*** Opening INFORMATION GIVEN ***
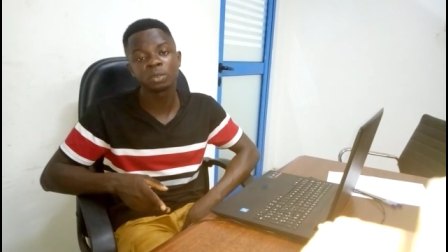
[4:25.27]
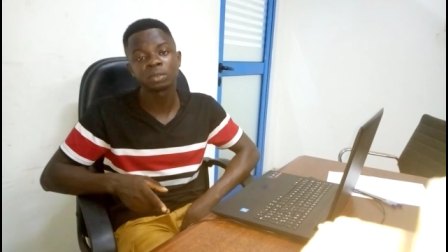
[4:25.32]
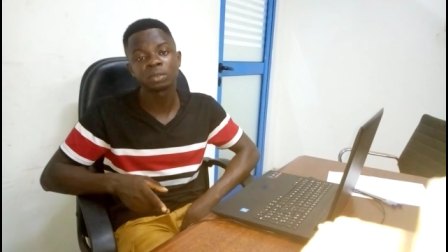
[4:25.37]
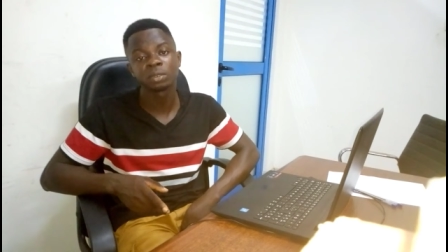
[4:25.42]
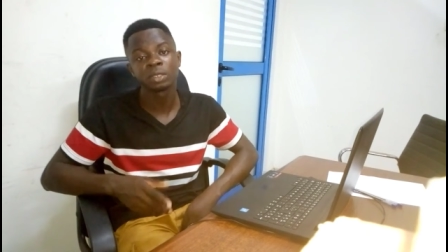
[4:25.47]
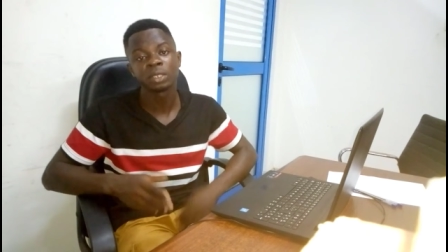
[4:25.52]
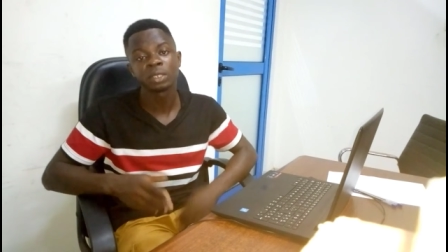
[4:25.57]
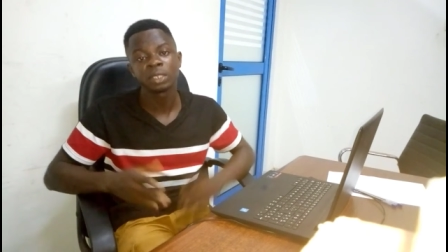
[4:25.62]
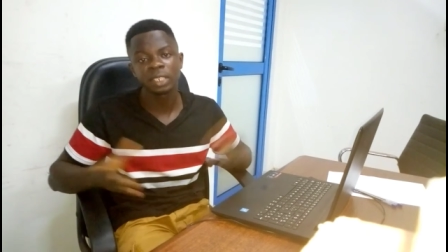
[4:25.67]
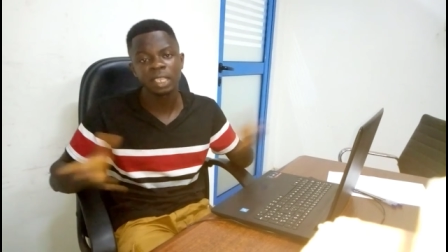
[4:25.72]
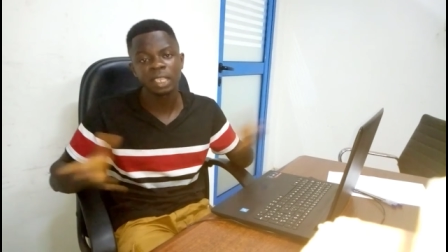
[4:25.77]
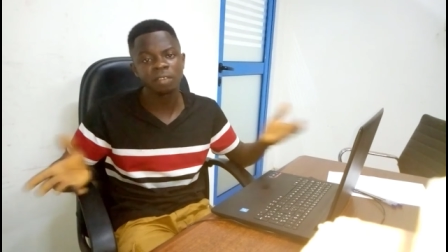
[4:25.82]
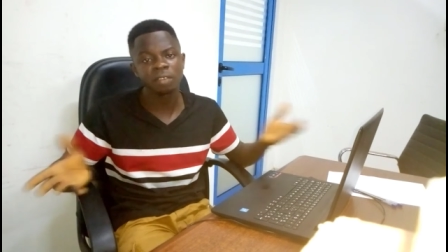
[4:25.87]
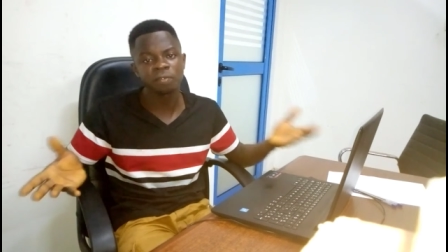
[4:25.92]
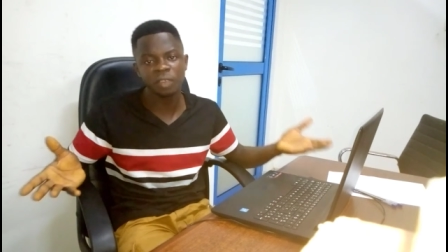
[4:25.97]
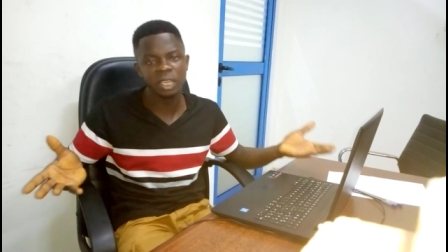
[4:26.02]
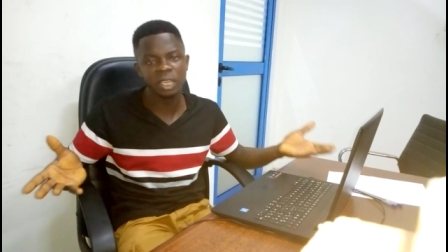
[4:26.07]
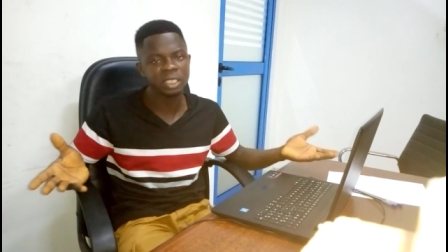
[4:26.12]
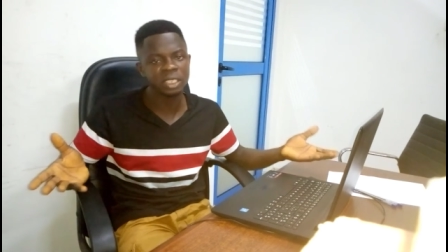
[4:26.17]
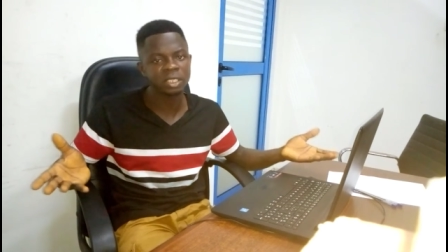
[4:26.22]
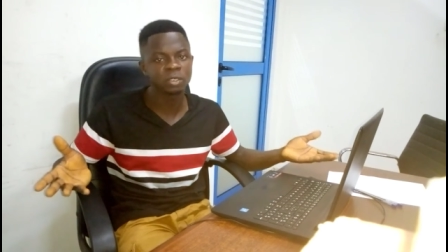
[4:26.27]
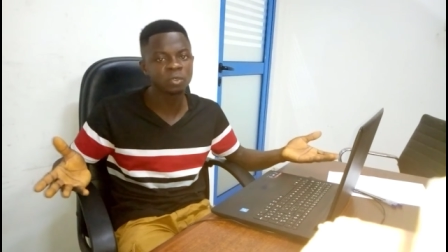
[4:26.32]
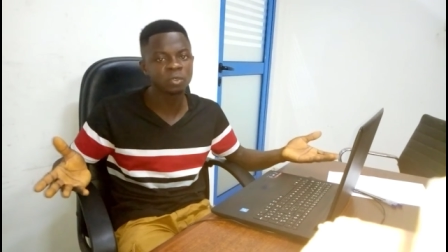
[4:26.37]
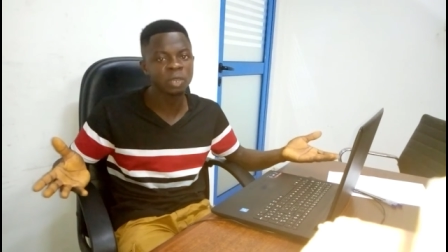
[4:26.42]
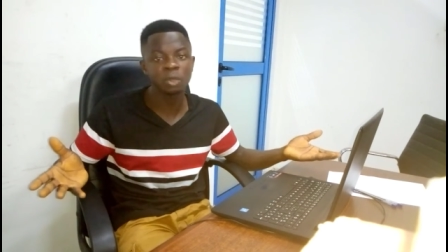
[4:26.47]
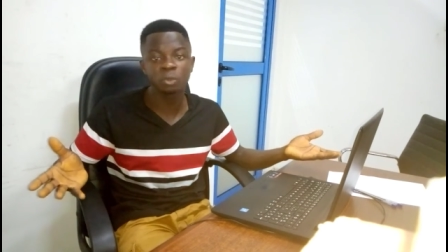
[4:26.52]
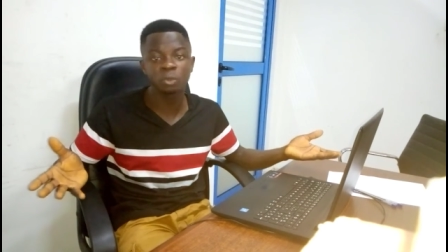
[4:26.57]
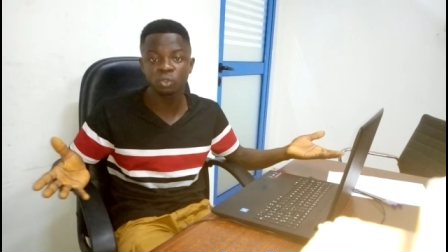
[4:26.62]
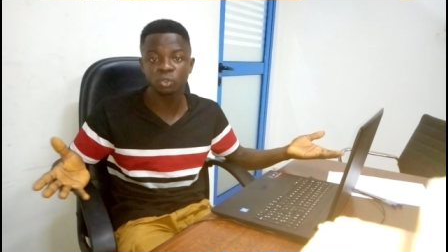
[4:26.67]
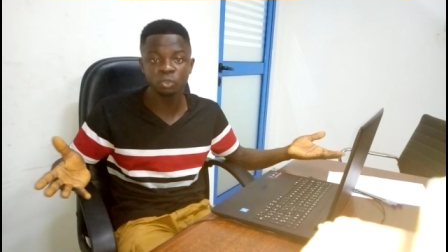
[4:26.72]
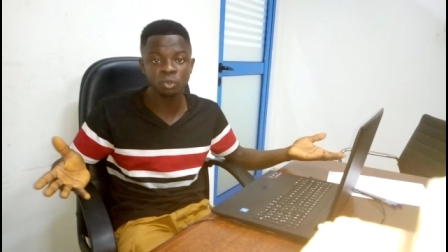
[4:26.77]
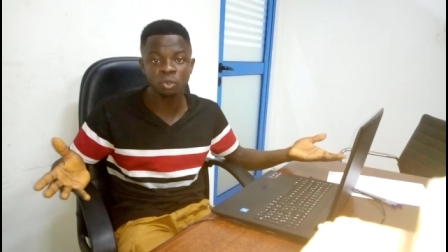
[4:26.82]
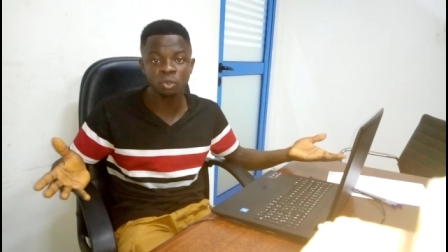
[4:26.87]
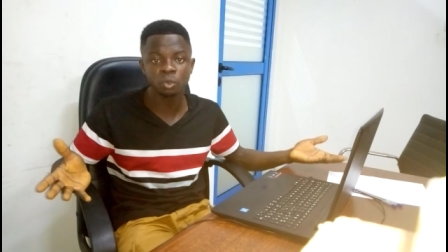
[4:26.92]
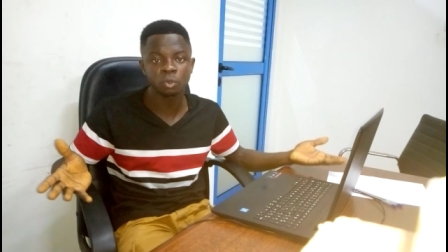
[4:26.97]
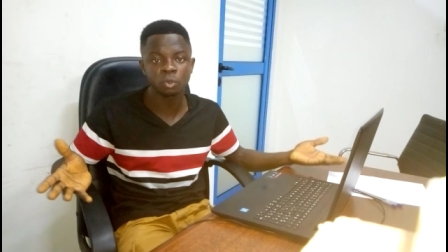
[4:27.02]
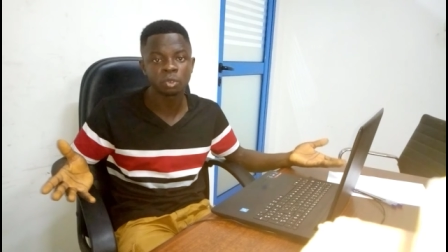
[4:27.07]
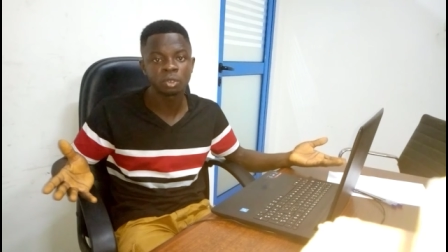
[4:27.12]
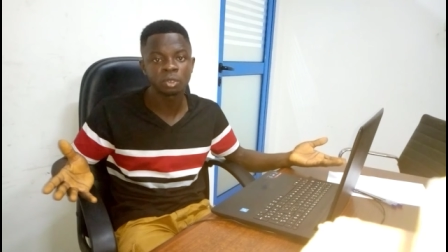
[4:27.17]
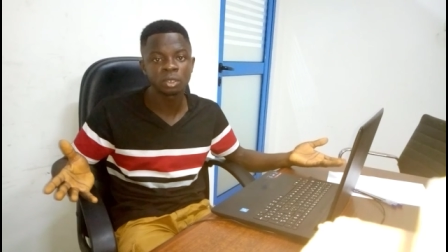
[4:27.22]
to get more
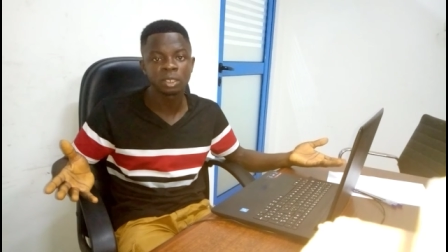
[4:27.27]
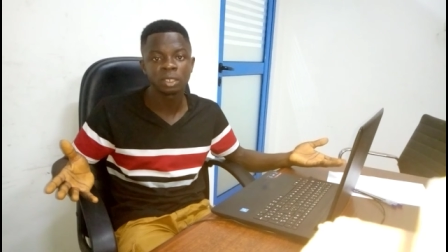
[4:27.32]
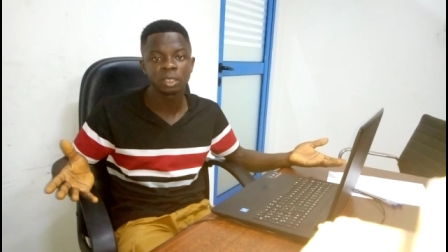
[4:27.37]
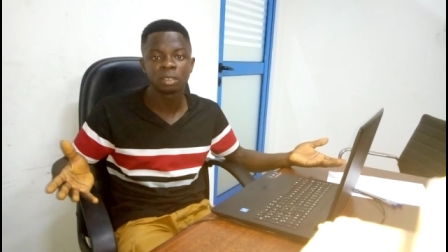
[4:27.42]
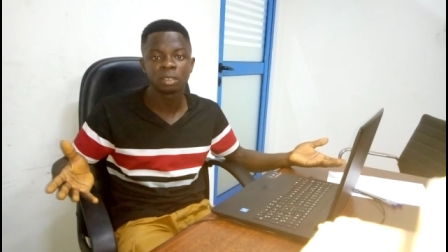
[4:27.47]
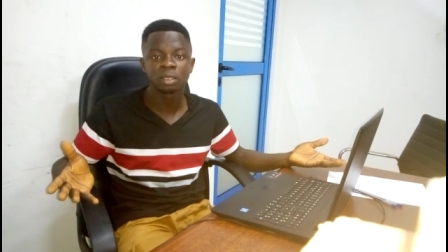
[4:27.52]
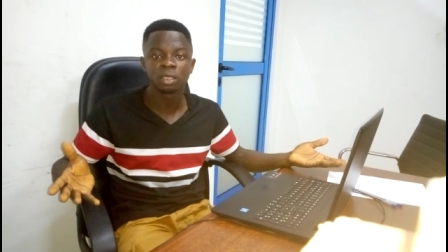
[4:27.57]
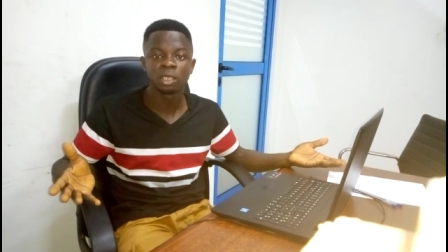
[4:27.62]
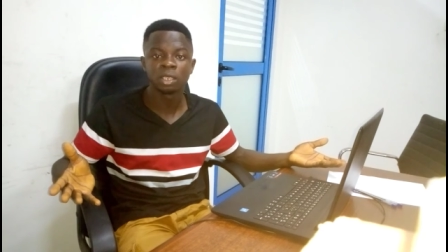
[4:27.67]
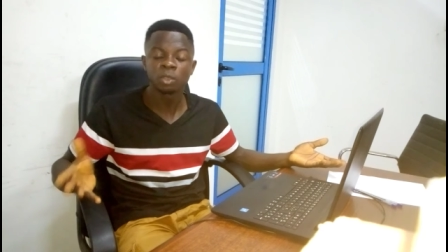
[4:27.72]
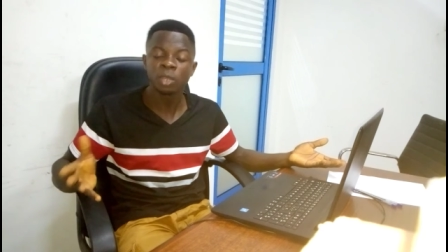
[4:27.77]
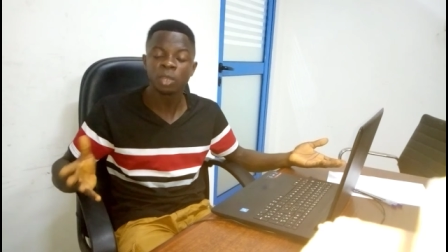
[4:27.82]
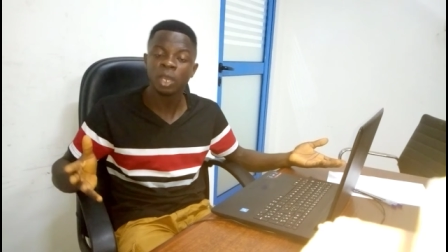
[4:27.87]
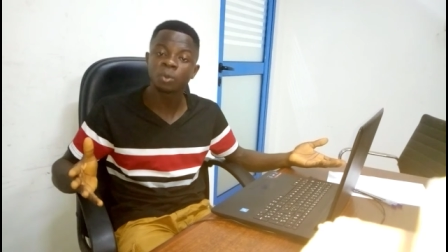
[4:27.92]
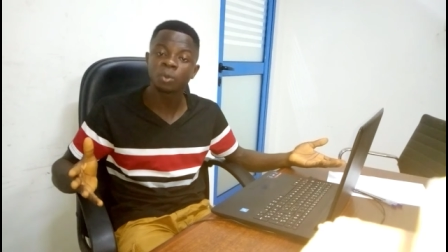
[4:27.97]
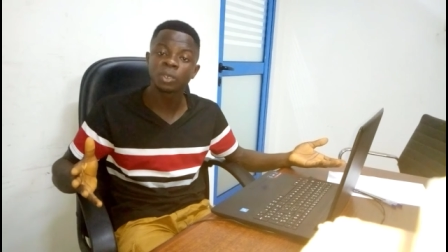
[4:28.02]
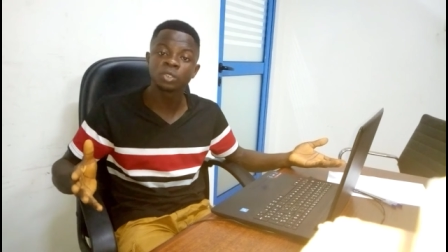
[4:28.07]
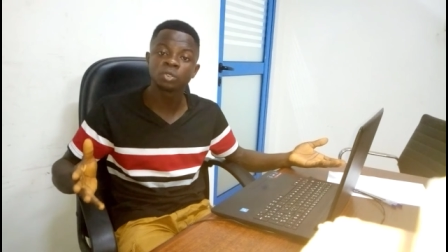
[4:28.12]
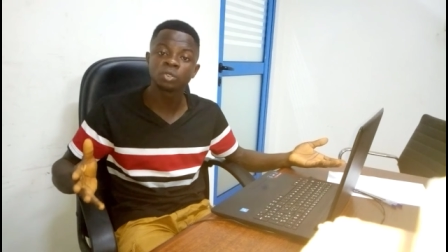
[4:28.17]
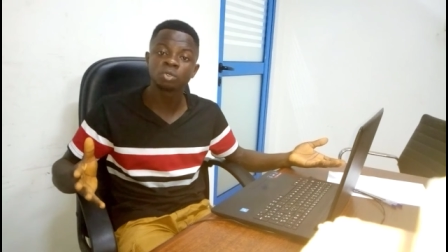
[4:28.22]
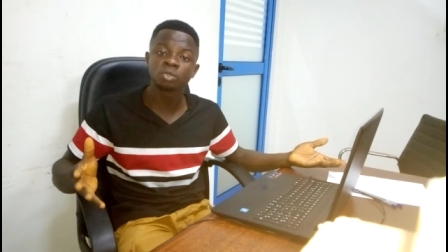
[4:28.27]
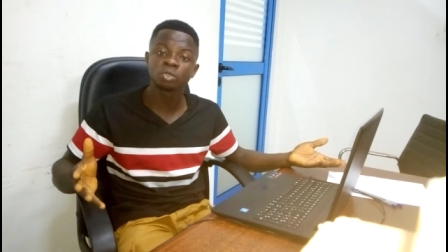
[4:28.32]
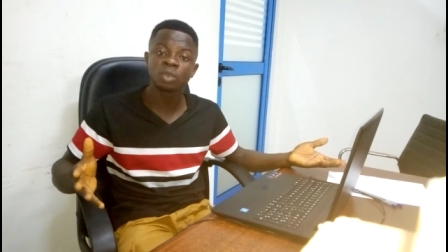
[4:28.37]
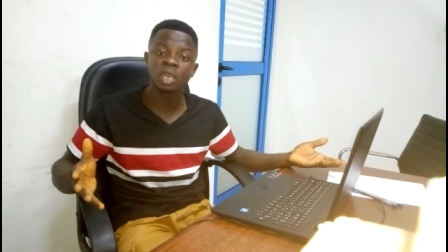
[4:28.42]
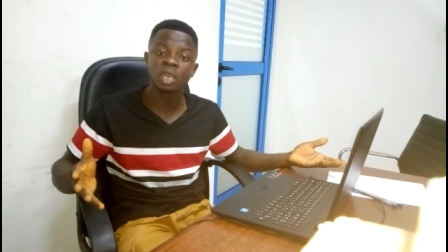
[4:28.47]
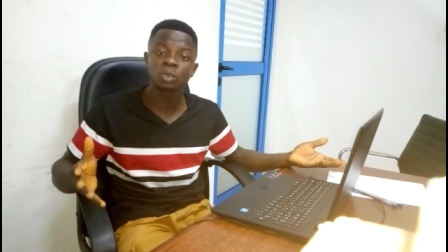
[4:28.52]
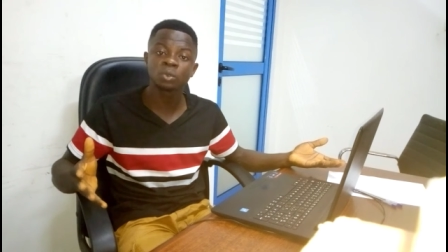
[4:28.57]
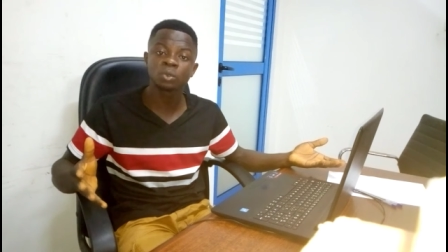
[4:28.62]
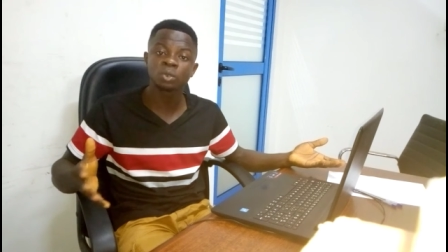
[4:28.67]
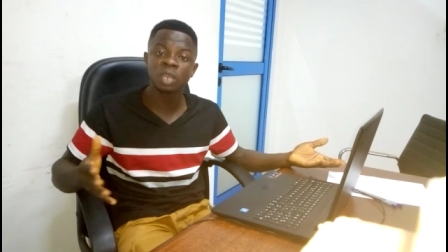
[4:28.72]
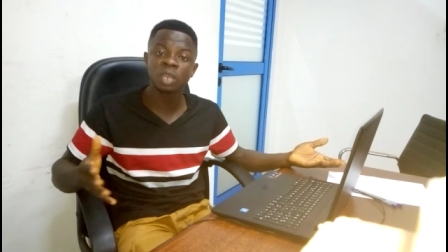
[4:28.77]
views always and be growing fast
*** Closing INFORMATION GIVEN ***
HOW TO COMPLETE THIS TASK
Could you transcribe all of the data exactly and omit the pictures?

ANSWER SECTION
[4:25.27]
[4:25.32]
[4:25.37]
[4:25.42]
[4:25.47]
[4:25.52]
[4:25.57]
[4:25.62]
[4:25.67]
[4:25.72]
[4:25.77]
[4:25.82]
[4:25.87]
[4:25.92]
[4:25.97]
[4:26.02]
[4:26.07]
[4:26.12]
[4:26.17]
[4:26.22]
[4:26.27]
[4:26.32]
[4:26.37]
[4:26.42]
[4:26.47]
[4:26.52]
[4:26.57]
[4:26.62]
[4:26.67]
[4:26.72]
[4:26.77]
[4:26.82]
[4:26.87]
[4:26.92]
[4:26.97]
[4:27.02]
[4:27.07]
[4:27.12]
[4:27.17]
[4:27.22]
to get more
[4:27.27]
[4:27.32]
[4:27.37]
[4:27.42]
[4:27.47]
[4:27.52]
[4:27.57]
[4:27.62]
[4:27.67]
[4:27.72]
[4:27.77]
[4:27.82]
[4:27.87]
[4:27.92]
[4:27.97]
[4:28.02]
[4:28.07]
[4:28.12]
[4:28.17]
[4:28.22]
[4:28.27]
[4:28.32]
[4:28.37]
[4:28.42]
[4:28.47]
[4:28.52]
[4:28.57]
[4:28.62]
[4:28.67]
[4:28.72]
[4:28.77]
views always and be growing fast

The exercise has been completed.